[Work to be completed]
Nothing in the records that follow should differ once you have copied them out.
+-------+
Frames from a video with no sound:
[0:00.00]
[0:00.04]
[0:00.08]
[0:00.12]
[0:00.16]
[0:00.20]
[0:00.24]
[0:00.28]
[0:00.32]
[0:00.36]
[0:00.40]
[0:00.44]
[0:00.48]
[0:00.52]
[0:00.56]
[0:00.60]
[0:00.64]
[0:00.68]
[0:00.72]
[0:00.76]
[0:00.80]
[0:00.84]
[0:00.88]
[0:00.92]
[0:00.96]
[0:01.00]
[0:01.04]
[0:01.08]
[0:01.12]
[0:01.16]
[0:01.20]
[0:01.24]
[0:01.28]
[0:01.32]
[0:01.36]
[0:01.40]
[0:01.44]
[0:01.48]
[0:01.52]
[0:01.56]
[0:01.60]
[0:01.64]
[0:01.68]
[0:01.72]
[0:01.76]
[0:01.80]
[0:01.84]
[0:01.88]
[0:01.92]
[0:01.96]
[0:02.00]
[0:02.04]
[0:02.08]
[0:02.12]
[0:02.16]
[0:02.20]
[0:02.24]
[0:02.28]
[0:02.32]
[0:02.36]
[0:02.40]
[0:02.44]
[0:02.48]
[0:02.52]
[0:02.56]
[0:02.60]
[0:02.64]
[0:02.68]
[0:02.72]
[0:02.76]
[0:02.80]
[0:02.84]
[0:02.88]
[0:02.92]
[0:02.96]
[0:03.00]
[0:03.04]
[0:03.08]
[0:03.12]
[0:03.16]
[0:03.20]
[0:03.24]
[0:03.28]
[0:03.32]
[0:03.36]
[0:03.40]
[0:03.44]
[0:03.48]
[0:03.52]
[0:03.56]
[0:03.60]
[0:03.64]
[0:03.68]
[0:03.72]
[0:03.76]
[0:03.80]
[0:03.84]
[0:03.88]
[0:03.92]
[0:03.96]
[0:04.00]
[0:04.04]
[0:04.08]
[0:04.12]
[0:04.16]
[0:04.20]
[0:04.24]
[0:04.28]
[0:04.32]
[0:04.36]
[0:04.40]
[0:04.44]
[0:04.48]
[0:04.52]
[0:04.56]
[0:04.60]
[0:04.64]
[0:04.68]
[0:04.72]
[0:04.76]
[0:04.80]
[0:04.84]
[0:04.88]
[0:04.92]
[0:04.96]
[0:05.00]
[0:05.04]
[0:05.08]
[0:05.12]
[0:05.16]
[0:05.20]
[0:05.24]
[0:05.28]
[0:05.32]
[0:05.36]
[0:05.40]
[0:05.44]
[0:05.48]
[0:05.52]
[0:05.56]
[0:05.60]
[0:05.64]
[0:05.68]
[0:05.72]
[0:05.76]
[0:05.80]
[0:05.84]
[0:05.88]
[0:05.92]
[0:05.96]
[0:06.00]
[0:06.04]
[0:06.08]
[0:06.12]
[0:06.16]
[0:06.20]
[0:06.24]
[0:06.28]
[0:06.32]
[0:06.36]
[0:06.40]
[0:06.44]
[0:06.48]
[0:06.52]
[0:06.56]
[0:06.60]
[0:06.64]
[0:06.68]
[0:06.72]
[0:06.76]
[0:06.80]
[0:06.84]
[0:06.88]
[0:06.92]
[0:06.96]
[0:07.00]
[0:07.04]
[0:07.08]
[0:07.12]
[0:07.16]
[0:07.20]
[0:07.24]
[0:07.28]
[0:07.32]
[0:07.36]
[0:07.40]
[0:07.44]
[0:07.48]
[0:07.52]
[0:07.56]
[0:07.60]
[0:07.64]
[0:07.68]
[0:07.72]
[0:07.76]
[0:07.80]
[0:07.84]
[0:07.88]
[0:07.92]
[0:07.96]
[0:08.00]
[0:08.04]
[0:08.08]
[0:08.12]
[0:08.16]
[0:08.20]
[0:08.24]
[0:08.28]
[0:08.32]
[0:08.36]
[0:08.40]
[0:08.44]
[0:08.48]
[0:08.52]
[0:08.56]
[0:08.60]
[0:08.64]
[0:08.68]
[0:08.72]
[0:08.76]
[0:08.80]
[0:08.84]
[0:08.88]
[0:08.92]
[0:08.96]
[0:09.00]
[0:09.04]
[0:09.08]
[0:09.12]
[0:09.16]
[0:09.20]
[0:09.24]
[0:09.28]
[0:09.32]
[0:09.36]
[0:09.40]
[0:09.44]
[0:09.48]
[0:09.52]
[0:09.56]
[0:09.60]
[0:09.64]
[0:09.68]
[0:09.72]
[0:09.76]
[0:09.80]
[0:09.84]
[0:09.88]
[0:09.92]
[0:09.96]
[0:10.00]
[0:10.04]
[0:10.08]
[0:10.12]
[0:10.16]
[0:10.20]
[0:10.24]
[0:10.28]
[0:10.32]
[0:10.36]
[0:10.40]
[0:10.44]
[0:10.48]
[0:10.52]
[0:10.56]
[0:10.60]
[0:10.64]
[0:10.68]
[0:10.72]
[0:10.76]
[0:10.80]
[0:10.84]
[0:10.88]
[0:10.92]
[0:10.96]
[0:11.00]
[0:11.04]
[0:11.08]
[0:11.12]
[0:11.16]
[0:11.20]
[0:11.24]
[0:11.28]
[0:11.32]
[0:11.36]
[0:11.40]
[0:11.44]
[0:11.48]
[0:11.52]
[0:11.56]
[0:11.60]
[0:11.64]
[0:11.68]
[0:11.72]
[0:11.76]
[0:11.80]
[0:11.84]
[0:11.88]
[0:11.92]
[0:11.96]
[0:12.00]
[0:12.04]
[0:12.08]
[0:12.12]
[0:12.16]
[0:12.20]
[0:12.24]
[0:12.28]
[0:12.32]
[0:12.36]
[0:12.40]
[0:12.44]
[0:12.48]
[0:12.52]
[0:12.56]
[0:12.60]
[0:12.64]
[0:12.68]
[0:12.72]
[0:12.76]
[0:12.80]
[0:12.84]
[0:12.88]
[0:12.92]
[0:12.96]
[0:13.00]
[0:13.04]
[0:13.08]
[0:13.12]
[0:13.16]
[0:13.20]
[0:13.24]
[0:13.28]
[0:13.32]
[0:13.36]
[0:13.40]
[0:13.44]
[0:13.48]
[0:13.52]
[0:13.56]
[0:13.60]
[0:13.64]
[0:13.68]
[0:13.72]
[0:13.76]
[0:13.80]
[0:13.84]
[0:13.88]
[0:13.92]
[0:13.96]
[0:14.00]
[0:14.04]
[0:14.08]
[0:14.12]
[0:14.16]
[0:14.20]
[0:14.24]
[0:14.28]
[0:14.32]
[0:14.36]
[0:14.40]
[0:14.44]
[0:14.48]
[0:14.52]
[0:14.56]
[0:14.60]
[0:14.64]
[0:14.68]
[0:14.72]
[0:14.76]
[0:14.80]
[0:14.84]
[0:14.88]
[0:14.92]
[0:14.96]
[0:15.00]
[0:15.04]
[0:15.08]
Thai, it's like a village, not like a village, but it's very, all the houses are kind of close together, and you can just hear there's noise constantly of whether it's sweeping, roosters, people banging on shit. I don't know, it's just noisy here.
+-------+
[Solution below]
Frames from a video with no sound:
[0:00.00]
[0:00.04]
[0:00.08]
[0:00.12]
[0:00.16]
[0:00.20]
[0:00.24]
[0:00.28]
[0:00.32]
[0:00.36]
[0:00.40]
[0:00.44]
[0:00.48]
[0:00.52]
[0:00.56]
[0:00.60]
[0:00.64]
[0:00.68]
[0:00.72]
[0:00.76]
[0:00.80]
[0:00.84]
[0:00.88]
[0:00.92]
[0:00.96]
[0:01.00]
[0:01.04]
[0:01.08]
[0:01.12]
[0:01.16]
[0:01.20]
[0:01.24]
[0:01.28]
[0:01.32]
[0:01.36]
[0:01.40]
[0:01.44]
[0:01.48]
[0:01.52]
[0:01.56]
[0:01.60]
[0:01.64]
[0:01.68]
[0:01.72]
[0:01.76]
[0:01.80]
[0:01.84]
[0:01.88]
[0:01.92]
[0:01.96]
[0:02.00]
[0:02.04]
[0:02.08]
[0:02.12]
[0:02.16]
[0:02.20]
[0:02.24]
[0:02.28]
[0:02.32]
[0:02.36]
[0:02.40]
[0:02.44]
[0:02.48]
[0:02.52]
[0:02.56]
[0:02.60]
[0:02.64]
[0:02.68]
[0:02.72]
[0:02.76]
[0:02.80]
[0:02.84]
[0:02.88]
[0:02.92]
[0:02.96]
[0:03.00]
[0:03.04]
[0:03.08]
[0:03.12]
[0:03.16]
[0:03.20]
[0:03.24]
[0:03.28]
[0:03.32]
[0:03.36]
[0:03.40]
[0:03.44]
[0:03.48]
[0:03.52]
[0:03.56]
[0:03.60]
[0:03.64]
[0:03.68]
[0:03.72]
[0:03.76]
[0:03.80]
[0:03.84]
[0:03.88]
[0:03.92]
[0:03.96]
[0:04.00]
[0:04.04]
[0:04.08]
[0:04.12]
[0:04.16]
[0:04.20]
[0:04.24]
[0:04.28]
[0:04.32]
[0:04.36]
[0:04.40]
[0:04.44]
[0:04.48]
[0:04.52]
[0:04.56]
[0:04.60]
[0:04.64]
[0:04.68]
[0:04.72]
[0:04.76]
[0:04.80]
[0:04.84]
[0:04.88]
[0:04.92]
[0:04.96]
[0:05.00]
[0:05.04]
[0:05.08]
[0:05.12]
[0:05.16]
[0:05.20]
[0:05.24]
[0:05.28]
[0:05.32]
[0:05.36]
[0:05.40]
[0:05.44]
[0:05.48]
[0:05.52]
[0:05.56]
[0:05.60]
[0:05.64]
[0:05.68]
[0:05.72]
[0:05.76]
[0:05.80]
[0:05.84]
[0:05.88]
[0:05.92]
[0:05.96]
[0:06.00]
[0:06.04]
[0:06.08]
[0:06.12]
[0:06.16]
[0:06.20]
[0:06.24]
[0:06.28]
[0:06.32]
[0:06.36]
[0:06.40]
[0:06.44]
[0:06.48]
[0:06.52]
[0:06.56]
[0:06.60]
[0:06.64]
[0:06.68]
[0:06.72]
[0:06.76]
[0:06.80]
[0:06.84]
[0:06.88]
[0:06.92]
[0:06.96]
[0:07.00]
[0:07.04]
[0:07.08]
[0:07.12]
[0:07.16]
[0:07.20]
[0:07.24]
[0:07.28]
[0:07.32]
[0:07.36]
[0:07.40]
[0:07.44]
[0:07.48]
[0:07.52]
[0:07.56]
[0:07.60]
[0:07.64]
[0:07.68]
[0:07.72]
[0:07.76]
[0:07.80]
[0:07.84]
[0:07.88]
[0:07.92]
[0:07.96]
[0:08.00]
[0:08.04]
[0:08.08]
[0:08.12]
[0:08.16]
[0:08.20]
[0:08.24]
[0:08.28]
[0:08.32]
[0:08.36]
[0:08.40]
[0:08.44]
[0:08.48]
[0:08.52]
[0:08.56]
[0:08.60]
[0:08.64]
[0:08.68]
[0:08.72]
[0:08.76]
[0:08.80]
[0:08.84]
[0:08.88]
[0:08.92]
[0:08.96]
[0:09.00]
[0:09.04]
[0:09.08]
[0:09.12]
[0:09.16]
[0:09.20]
[0:09.24]
[0:09.28]
[0:09.32]
[0:09.36]
[0:09.40]
[0:09.44]
[0:09.48]
[0:09.52]
[0:09.56]
[0:09.60]
[0:09.64]
[0:09.68]
[0:09.72]
[0:09.76]
[0:09.80]
[0:09.84]
[0:09.88]
[0:09.92]
[0:09.96]
[0:10.00]
[0:10.04]
[0:10.08]
[0:10.12]
[0:10.16]
[0:10.20]
[0:10.24]
[0:10.28]
[0:10.32]
[0:10.36]
[0:10.40]
[0:10.44]
[0:10.48]
[0:10.52]
[0:10.56]
[0:10.60]
[0:10.64]
[0:10.68]
[0:10.72]
[0:10.76]
[0:10.80]
[0:10.84]
[0:10.88]
[0:10.92]
[0:10.96]
[0:11.00]
[0:11.04]
[0:11.08]
[0:11.12]
[0:11.16]
[0:11.20]
[0:11.24]
[0:11.28]
[0:11.32]
[0:11.36]
[0:11.40]
[0:11.44]
[0:11.48]
[0:11.52]
[0:11.56]
[0:11.60]
[0:11.64]
[0:11.68]
[0:11.72]
[0:11.76]
[0:11.80]
[0:11.84]
[0:11.88]
[0:11.92]
[0:11.96]
[0:12.00]
[0:12.04]
[0:12.08]
[0:12.12]
[0:12.16]
[0:12.20]
[0:12.24]
[0:12.28]
[0:12.32]
[0:12.36]
[0:12.40]
[0:12.44]
[0:12.48]
[0:12.52]
[0:12.56]
[0:12.60]
[0:12.64]
[0:12.68]
[0:12.72]
[0:12.76]
[0:12.80]
[0:12.84]
[0:12.88]
[0:12.92]
[0:12.96]
[0:13.00]
[0:13.04]
[0:13.08]
[0:13.12]
[0:13.16]
[0:13.20]
[0:13.24]
[0:13.28]
[0:13.32]
[0:13.36]
[0:13.40]
[0:13.44]
[0:13.48]
[0:13.52]
[0:13.56]
[0:13.60]
[0:13.64]
[0:13.68]
[0:13.72]
[0:13.76]
[0:13.80]
[0:13.84]
[0:13.88]
[0:13.92]
[0:13.96]
[0:14.00]
[0:14.04]
[0:14.08]
[0:14.12]
[0:14.16]
[0:14.20]
[0:14.24]
[0:14.28]
[0:14.32]
[0:14.36]
[0:14.40]
[0:14.44]
[0:14.48]
[0:14.52]
[0:14.56]
[0:14.60]
[0:14.64]
[0:14.68]
[0:14.72]
[0:14.76]
[0:14.80]
[0:14.84]
[0:14.88]
[0:14.92]
[0:14.96]
[0:15.00]
[0:15.04]
[0:15.08]
Thai, it's like a village, not like a village, but it's very, all the houses are kind of close together, and you can just hear there's noise constantly of whether it's sweeping, roosters, people banging on shit. I don't know, it's just noisy here.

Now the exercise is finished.